Today our banking sector stands out as strong and stable with CRAR at 16.1 per cent, Gross NPA at 4.41 per cent, Net NPA at 1.16 per cent and Provision Coverage Ratio at 73.20 per cent at the end of December 2022.
It is in times such as these that complacency may set in. We have to bear in mind that risks often get overlooked or forgotten when things are going well. Therefore, Boards of Directors of Banks and their senior management should maintain constant vigil on external risks and build-up of internal vulnerabilities, if any.
In the last few years, the Reserve Bank has significantly strengthened regulation and supervision of the entire financial sector. We have issued guidelines on governance in banks and also rationalised the regulatory architecture for Banks, NBFCs (including MFIs) and UCBs. Our supervisory approach and methods have become much stronger and deeper. Our priority is protection of depositors’ money and ensuring a robust financial sector for the country to progress. As you are aware, banks do their business primarily with depositors’ money and it is, therefore, the responsibility of Boards of Directors and Managements of Banks to keep the interest of depositors uppermost in their mind.
I would like to take this opportunity to convey our expectations from the Boards of Directors of banks and explain the multi-dimensional responsibility of individual directors1. My colleagues in the Reserve Bank and I also intend to have first-hand feedback from you on how to ensure that the Indian banking system remains resilient and future ready even in the face of risks and uncertainties. The entire effort has to be collaborative between the Bank Boards and the Reserve Bank. Let me now specifically dwell upon our expectations from Bank Boards one by one.

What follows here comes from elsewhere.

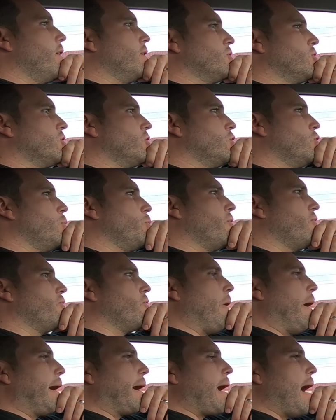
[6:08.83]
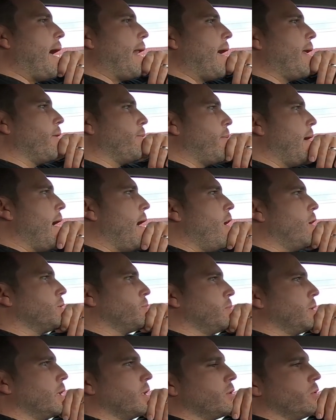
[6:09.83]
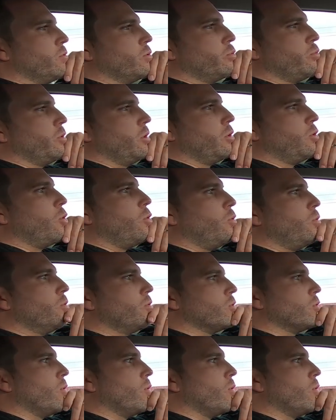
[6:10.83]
just before I got out of my house, because it was really cold.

I. Governance and Stability
A robust governance structure is the first and the most important requirement for ensuring stability of a bank as well as sustainable financial performance. According to the Basel Committee on Banking Supervision (BCBS)2, “the quality of governance and management is probably the single most important element in the successful operation of a financial institution”. Similarly, a study conducted by the Reserve Bank researchers3, based on comprehensive econometric analysis, has shown that bank stability is strongly predicated upon the governance structure in the banking system.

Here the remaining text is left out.